Clocks used: GrimAge 2019
Takeaways: This is a modest but still potentially impactful reduction in biological age following a longer intervention time period with a cohort that made changes towards a Mediterranean-style eating pattern.
In this smaller study, improved grip strength and gait speed were associated with lower BioAge in obese older adults. In addition, the 16 obese study participants completed a 12-week weight loss intervention including biweekly exercise sessions and dietary counseling, resulting in a mean weight loss of 4.6kg, an increased grip strength and gait speed, and a reduction in biological age of -0.8, -1.1, and -0.5 years in the Hannum 2013, Horvath 2013, and PhenoAge 2018 clocks, respectively.
Clocks used: Horvath 2013, Hannum 2013, PhenoAge 2018.
Takeaways: These findings link physical function and obesity status with BioAge in older adults, and suggests that weight-reduction interventions may positively impact both. This study adds to other research that has found tissue-specific associations between obesity and advanced biological age here and here. Adolescents in the highest BMI group have also been found to have the most accelerated aging as measured by PhenoAge, GrimAge, DunedinPoAm, and DunedinPACE.
The publication of this paper on the potential of a deliberately targeted, multi-modal dietary and lifestyle intervention aimed at optimizing DNA methylation marked the first of its kind. The dietary component of the intervention was rich in methyl donor nutrients as phytonutrient DNA methylation modulators (estimated added phytonutrient content totaled 2,900 mg, based on unpublished data, higher than estimations of other plant-rich diets). Participants in the intervention arm, males between the ages of 50-72 followed the 8-week program resulting in an average reduction of BioAge of 1.96 compared to the start of the program and a statistically significant difference compared to controls. After the intervention, participants were 3.24 years younger than the control group.
Blood biomarkers for serum folate increased and triglycerides, total cholesterol, and LDL cholesterol decreased following the intervention.
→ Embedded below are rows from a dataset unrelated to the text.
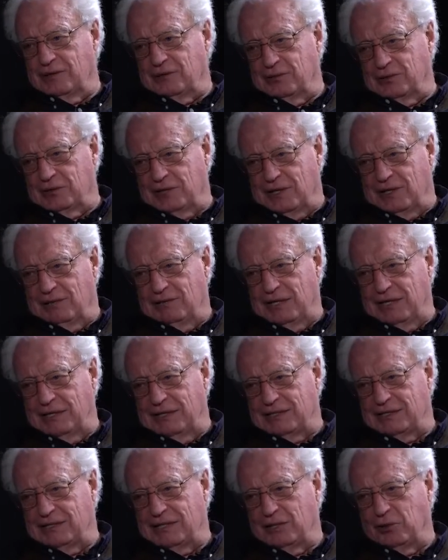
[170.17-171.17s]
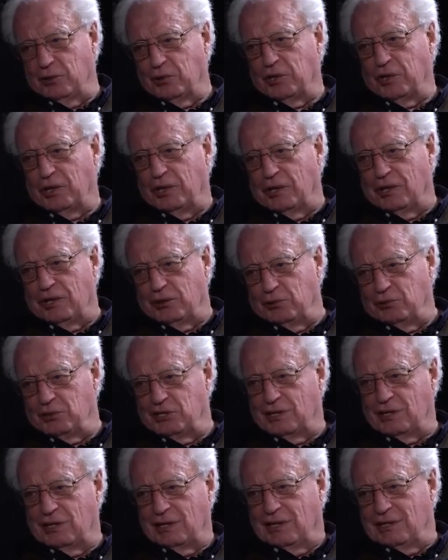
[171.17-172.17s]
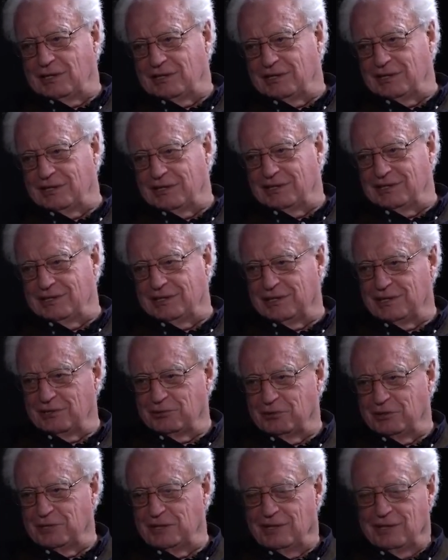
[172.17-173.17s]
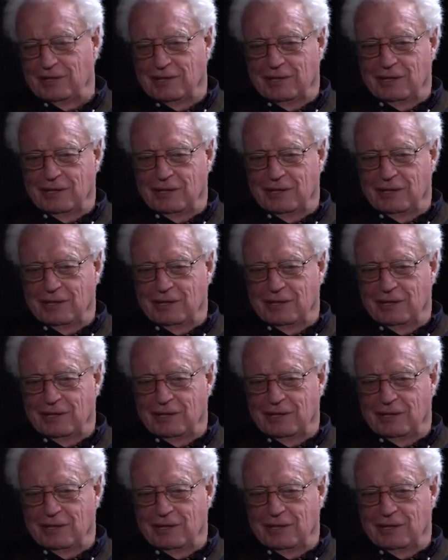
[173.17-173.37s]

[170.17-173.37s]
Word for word: son travail d'essayer de réindustrialiser les États-Unis,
Clocks used: Horvath 2013.
Takeaways: The first study to successfully use a deliberately designed dietary and lifestyle intervention sets a new trajectory for BioAge research.
In a study of 120 elderly healthy individuals based in Italy and Poland, who followed a Mediterranean-like diet for 1 year, researchers identified a statistically significant reduction in epigenetic age, as measured by the Horvath 2013 clock, in Polish females and in those who were epigenetically older at baseline.
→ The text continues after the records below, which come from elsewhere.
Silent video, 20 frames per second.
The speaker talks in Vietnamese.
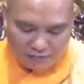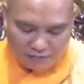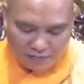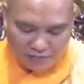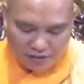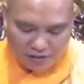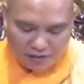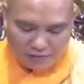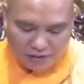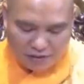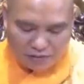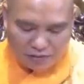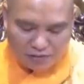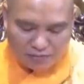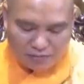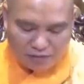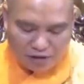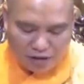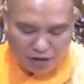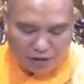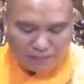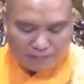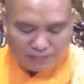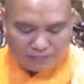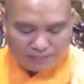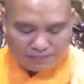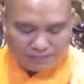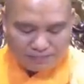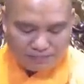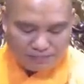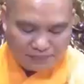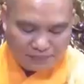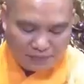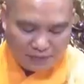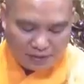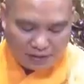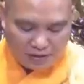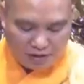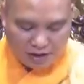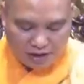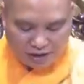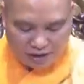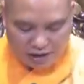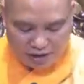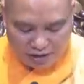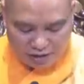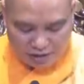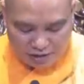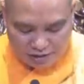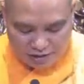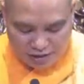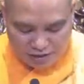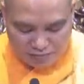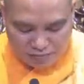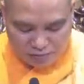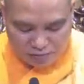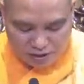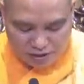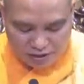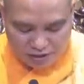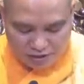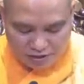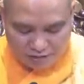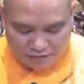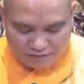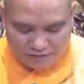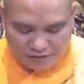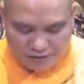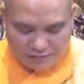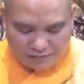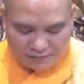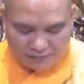gmail com hỏi rằng ờ, nam mô a di đà phậtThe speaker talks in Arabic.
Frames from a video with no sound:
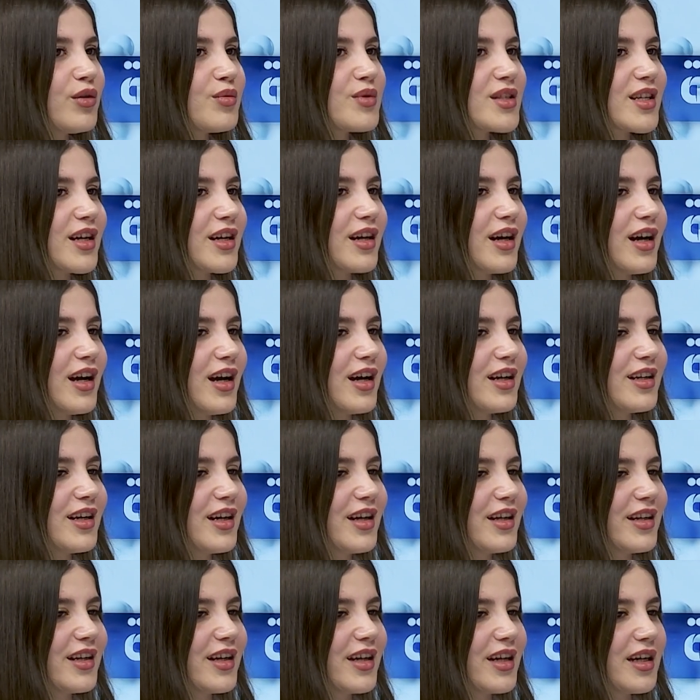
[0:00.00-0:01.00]
بصراحه
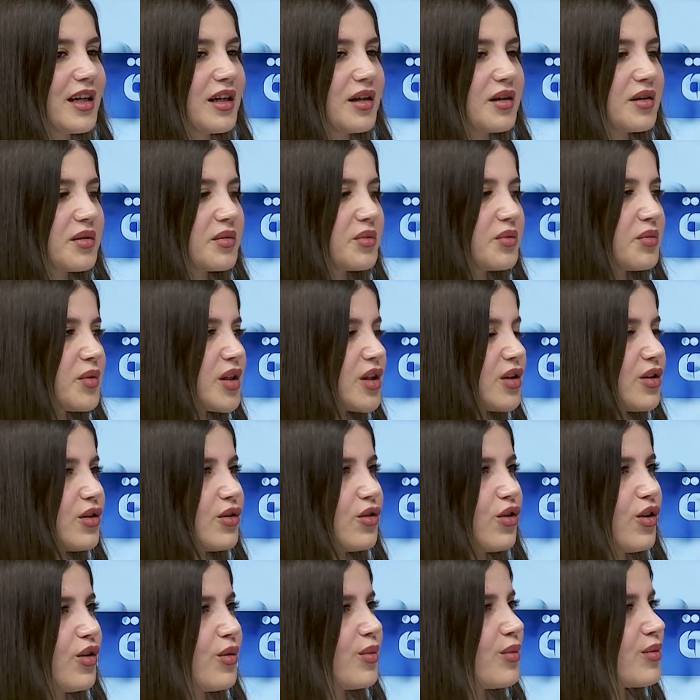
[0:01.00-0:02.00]
نحن
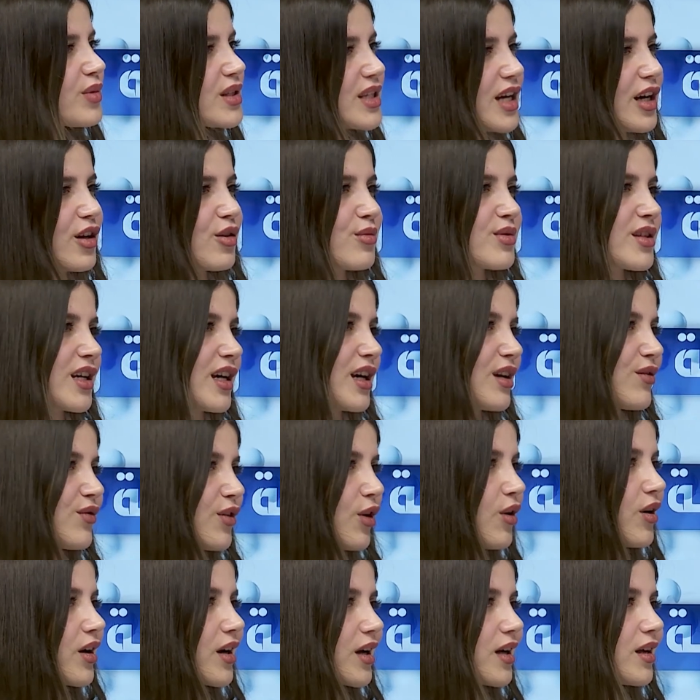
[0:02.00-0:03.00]
مثله بسعره بسعر
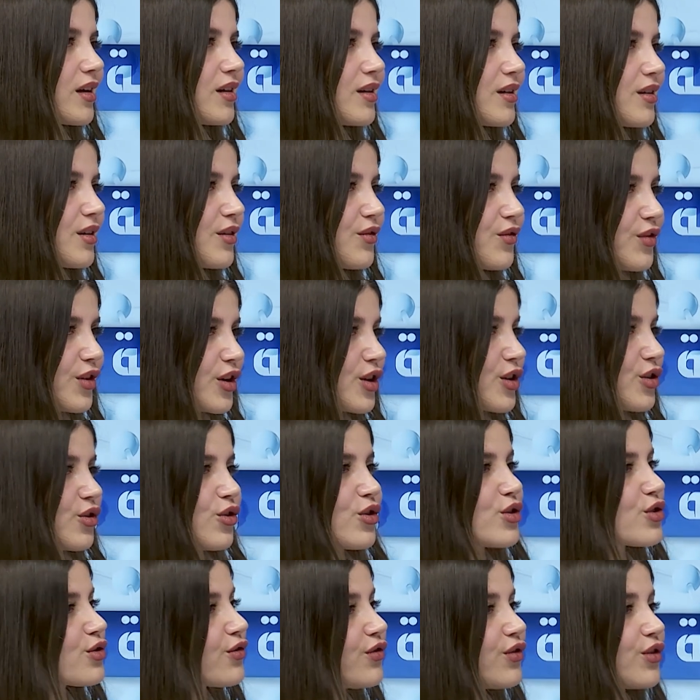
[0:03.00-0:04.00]
الفواكه
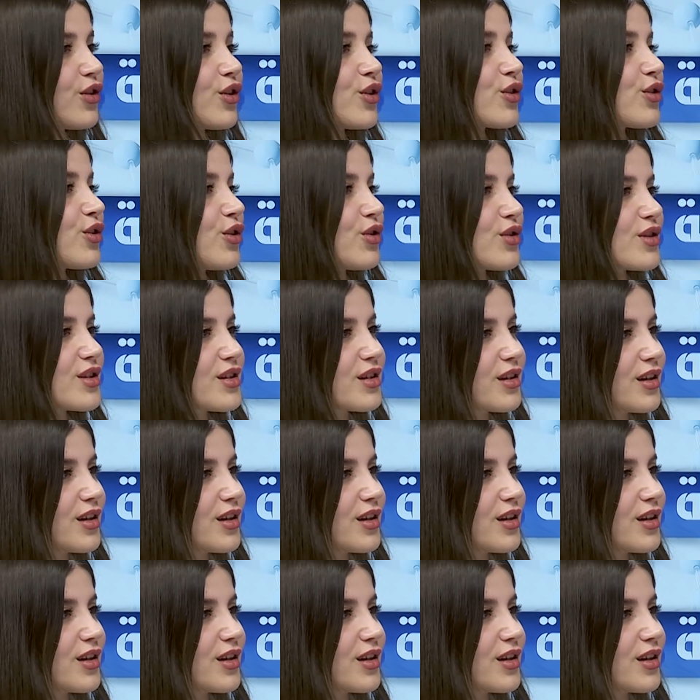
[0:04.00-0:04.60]
فركتوز وفركتوز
What was the Mediterranean-like diet? In this case, it consisted of following the nutrient recommendations for older adults from the European Commission, plus 9 sessions with tailored dietary advice. Participants received Mediterranean Diet-compatible foods including whole-grain pasta, olive oil, and cheese to aid with compliance. Participants also consumed supplemental vitamin D at 400 IU/d.
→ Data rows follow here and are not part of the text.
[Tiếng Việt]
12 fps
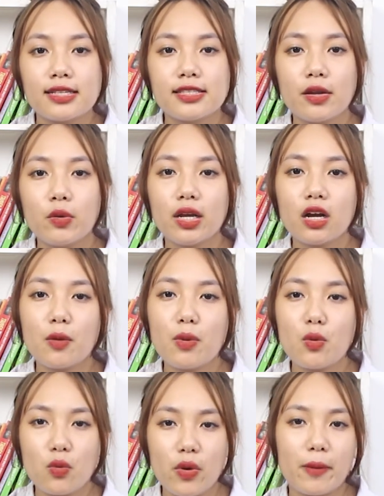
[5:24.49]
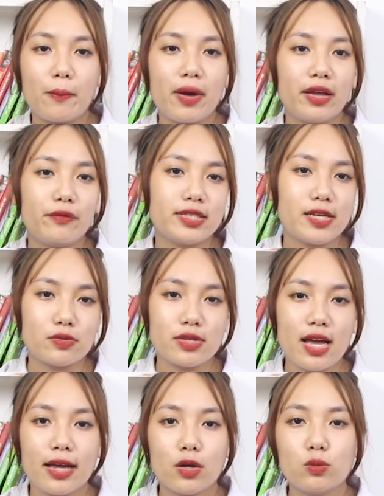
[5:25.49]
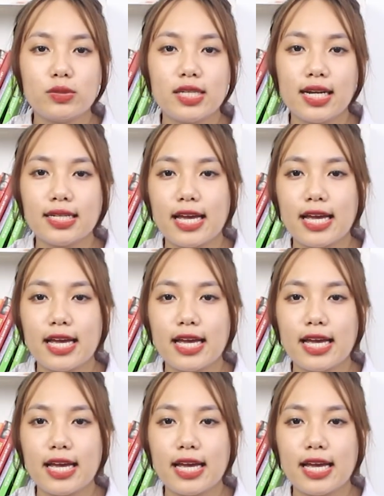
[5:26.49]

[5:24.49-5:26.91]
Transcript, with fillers: Rèn luyện cơ bụng khỏe mạnh và dẻo dai cũng chínhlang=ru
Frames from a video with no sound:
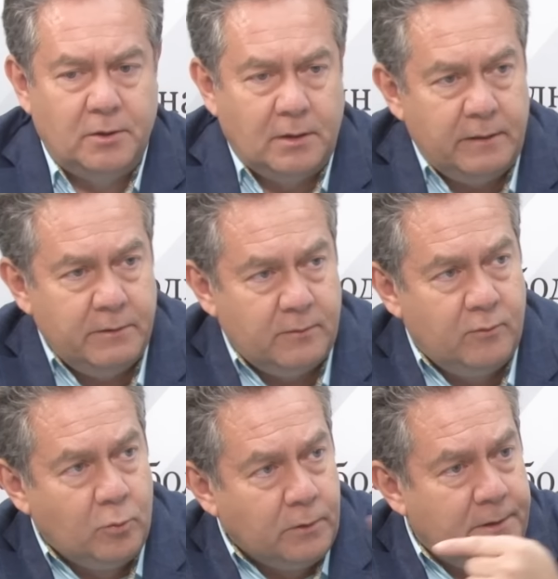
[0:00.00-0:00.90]
человек
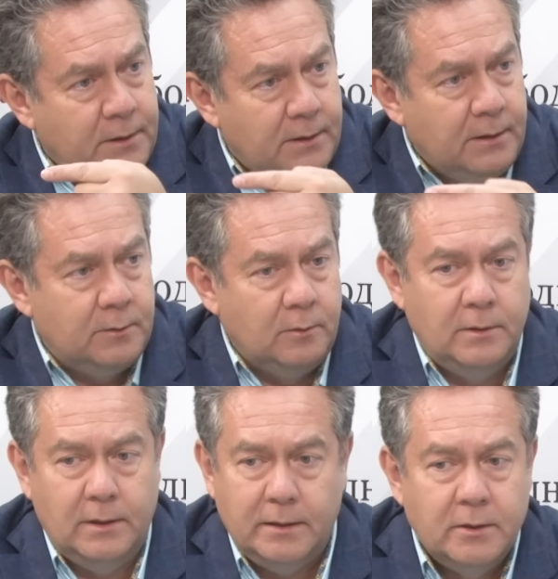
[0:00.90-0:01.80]
в год ехали
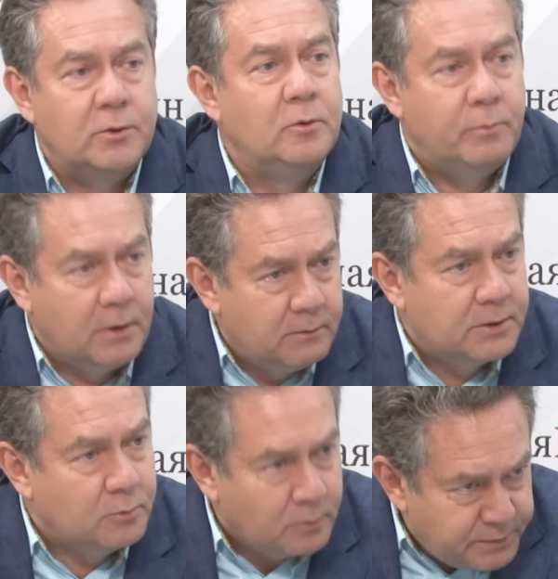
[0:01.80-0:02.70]
туда. Они что,
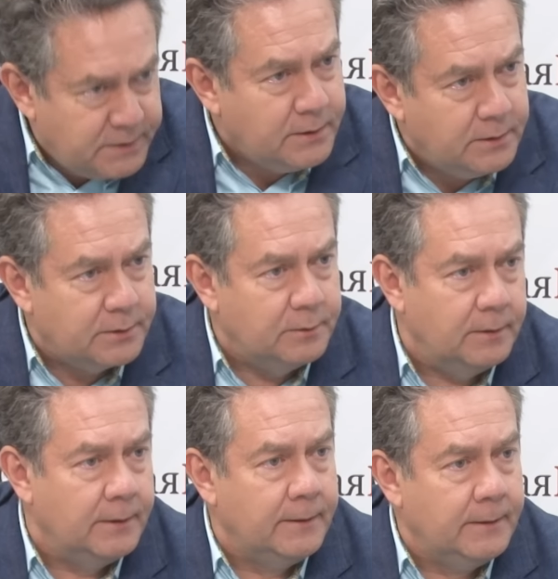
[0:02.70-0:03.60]
по-вашему, психи, что ли?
Clocks used: Horvath 2013.
Takeaways: This study suggests the importance of who is receiving any given intervention since there can be sex-specific differences in outcomes as well as differences based on each individual’s starting health and BioAge.
Research using DNA methylation-based biological age clocks is only expected to continue to increase. To date, studies generally support their utility, finding correlations that are supported by our existing understanding of health-promoting interventions, even as we continue to learn more about their use and interpretation. I expect that interventions that are deliberately designed to target and optimize DNA methylation patterns will continue to have the largest effects on epigenetic biological age.